Data for this exercise:
+ + + +

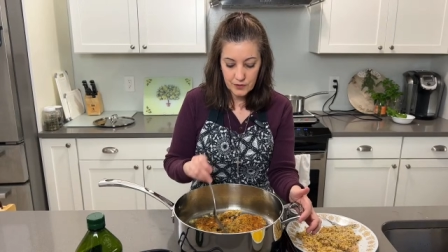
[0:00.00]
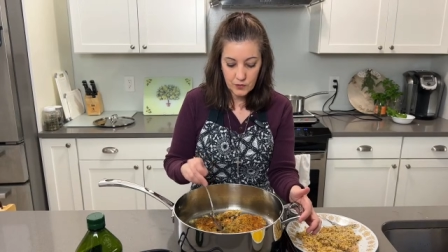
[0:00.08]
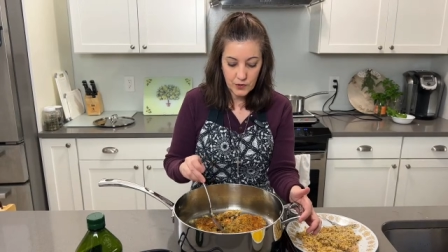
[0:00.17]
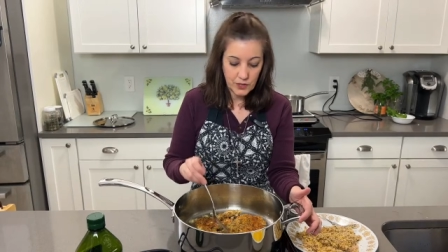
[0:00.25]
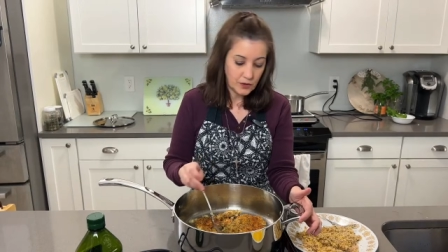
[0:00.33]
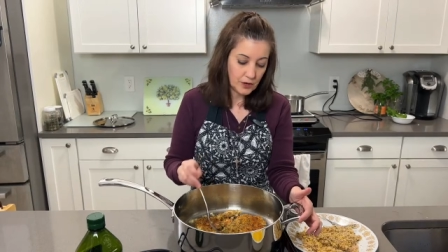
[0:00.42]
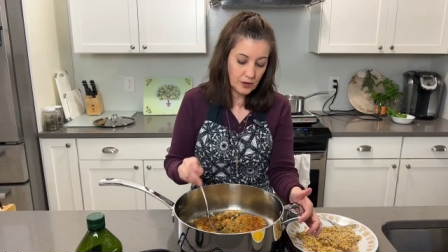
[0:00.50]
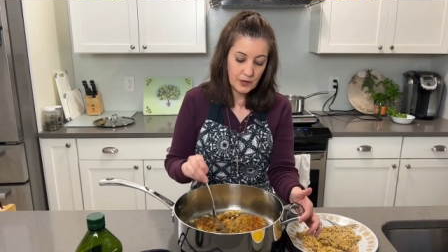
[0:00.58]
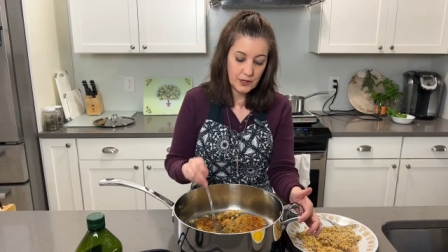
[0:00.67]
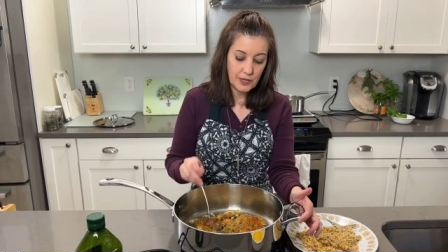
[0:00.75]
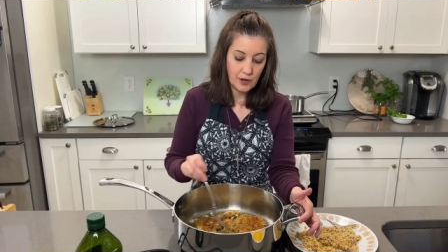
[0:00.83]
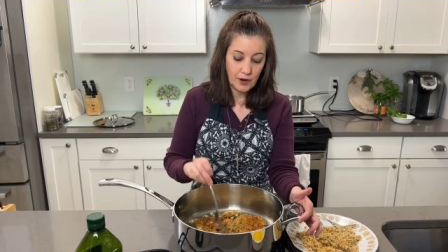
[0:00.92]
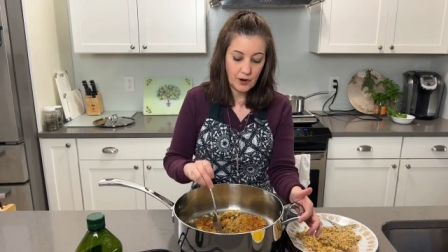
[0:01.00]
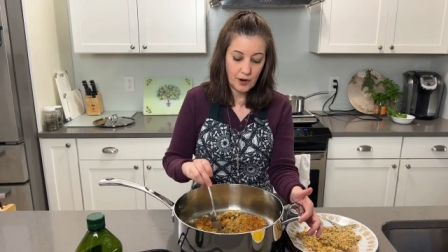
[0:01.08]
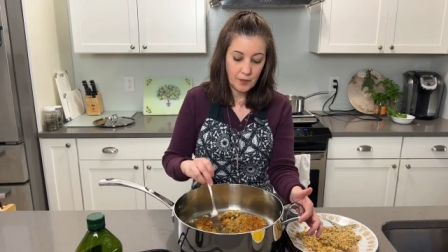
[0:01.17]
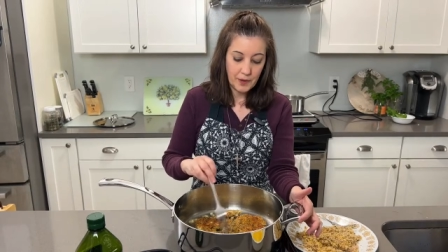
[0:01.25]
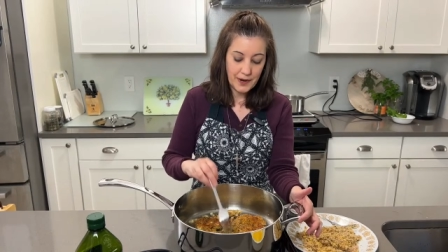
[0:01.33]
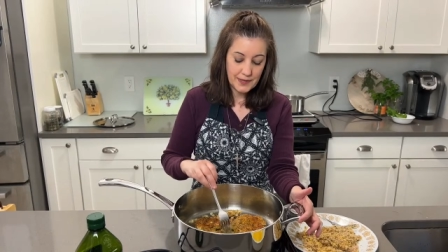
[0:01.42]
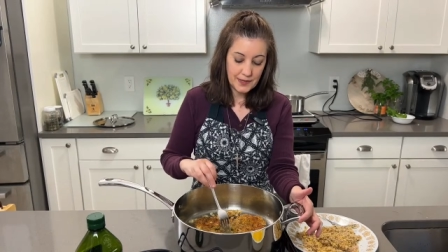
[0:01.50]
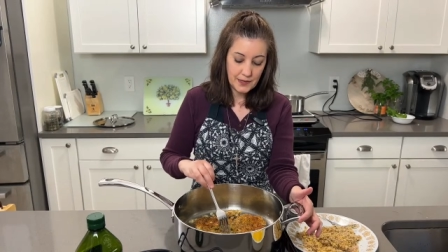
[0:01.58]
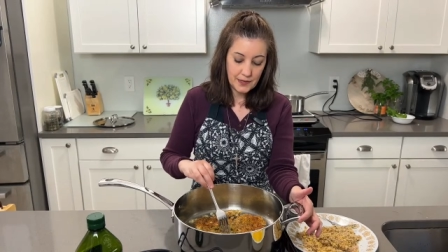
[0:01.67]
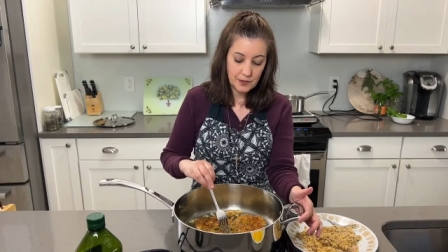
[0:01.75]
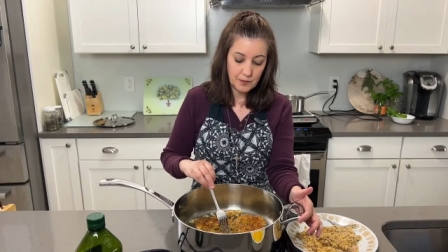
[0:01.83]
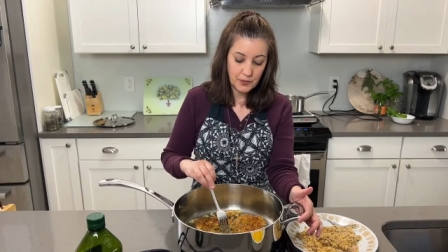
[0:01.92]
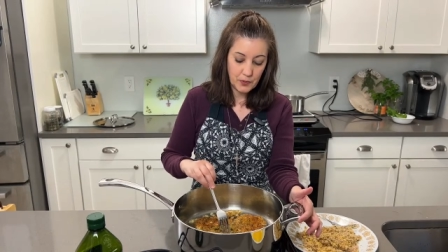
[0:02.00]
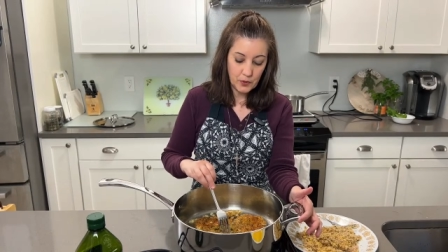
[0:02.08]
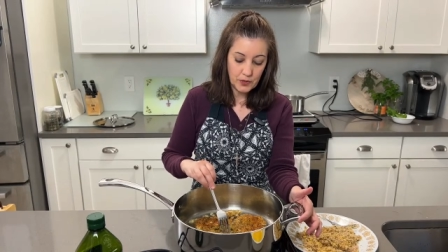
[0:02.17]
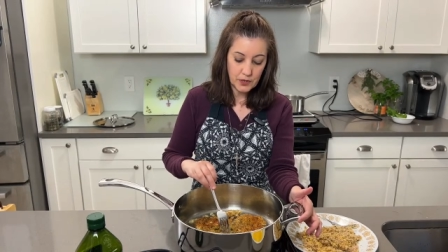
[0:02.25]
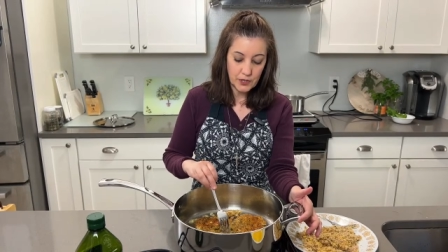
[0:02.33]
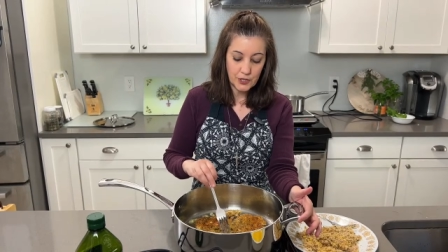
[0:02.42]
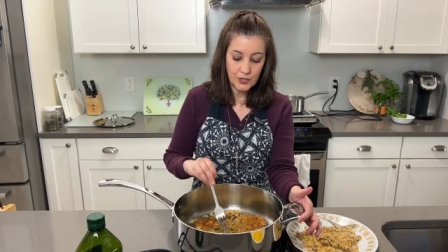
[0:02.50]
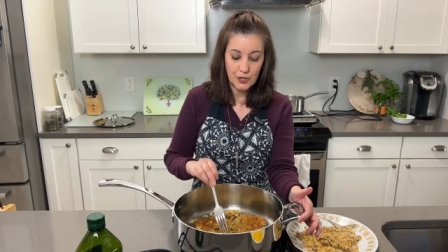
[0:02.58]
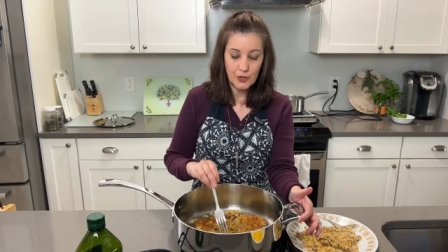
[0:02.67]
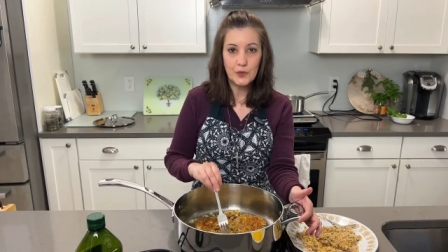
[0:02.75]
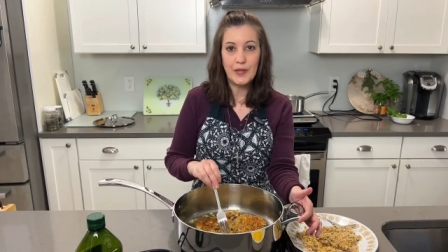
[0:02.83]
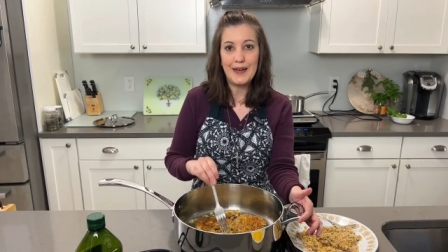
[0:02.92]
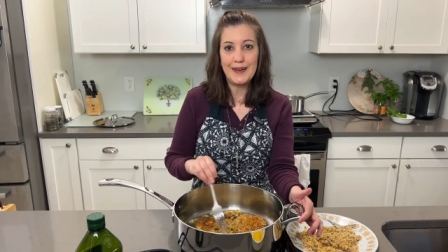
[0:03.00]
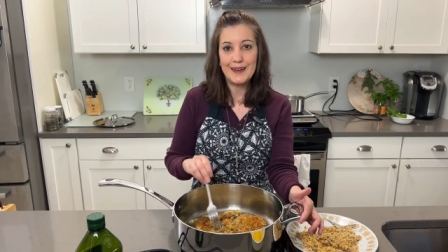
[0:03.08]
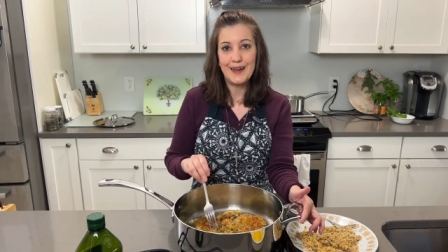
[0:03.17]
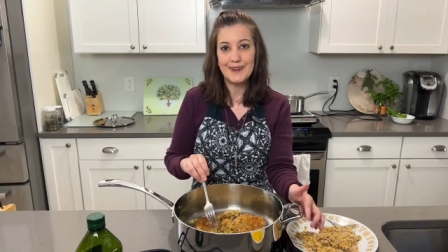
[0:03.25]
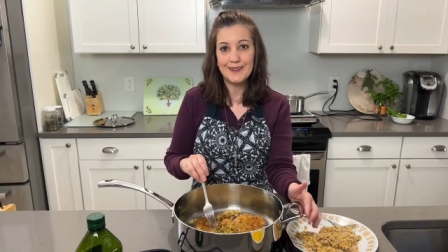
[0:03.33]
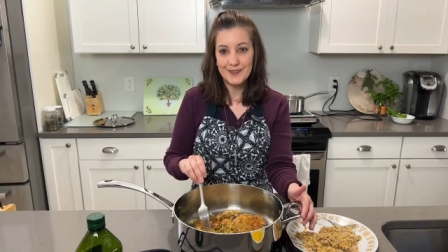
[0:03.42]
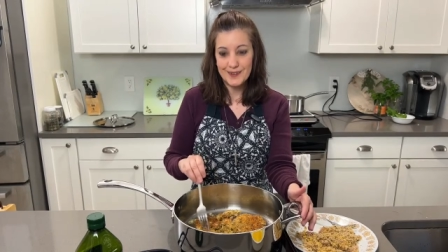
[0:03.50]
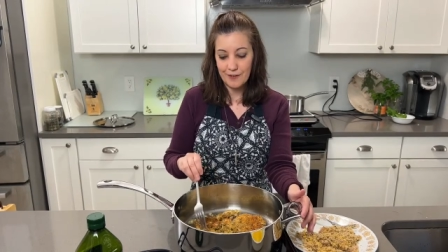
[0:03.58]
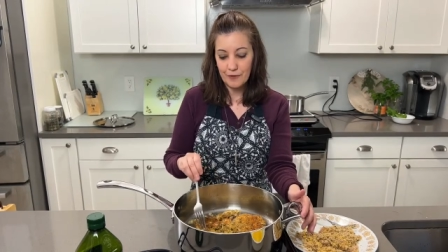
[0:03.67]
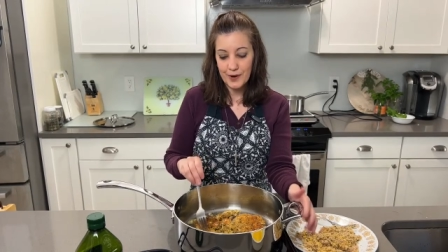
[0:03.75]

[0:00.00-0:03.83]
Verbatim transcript: what you currently are, but I think it's important to know that kind of stuff.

+ + + +

What the task requires:
Apart from the pictures, every line of the data above should be given again exactly.

Problem solution:
[0:00.00]
[0:00.08]
[0:00.17]
[0:00.25]
[0:00.33]
[0:00.42]
[0:00.50]
[0:00.58]
[0:00.67]
[0:00.75]
[0:00.83]
[0:00.92]
[0:01.00]
[0:01.08]
[0:01.17]
[0:01.25]
[0:01.33]
[0:01.42]
[0:01.50]
[0:01.58]
[0:01.67]
[0:01.75]
[0:01.83]
[0:01.92]
[0:02.00]
[0:02.08]
[0:02.17]
[0:02.25]
[0:02.33]
[0:02.42]
[0:02.50]
[0:02.58]
[0:02.67]
[0:02.75]
[0:02.83]
[0:02.92]
[0:03.00]
[0:03.08]
[0:03.17]
[0:03.25]
[0:03.33]
[0:03.42]
[0:03.50]
[0:03.58]
[0:03.67]
[0:03.75]

[0:00.00-0:03.83]
Verbatim transcript: what you currently are, but I think it's important to know that kind of stuff.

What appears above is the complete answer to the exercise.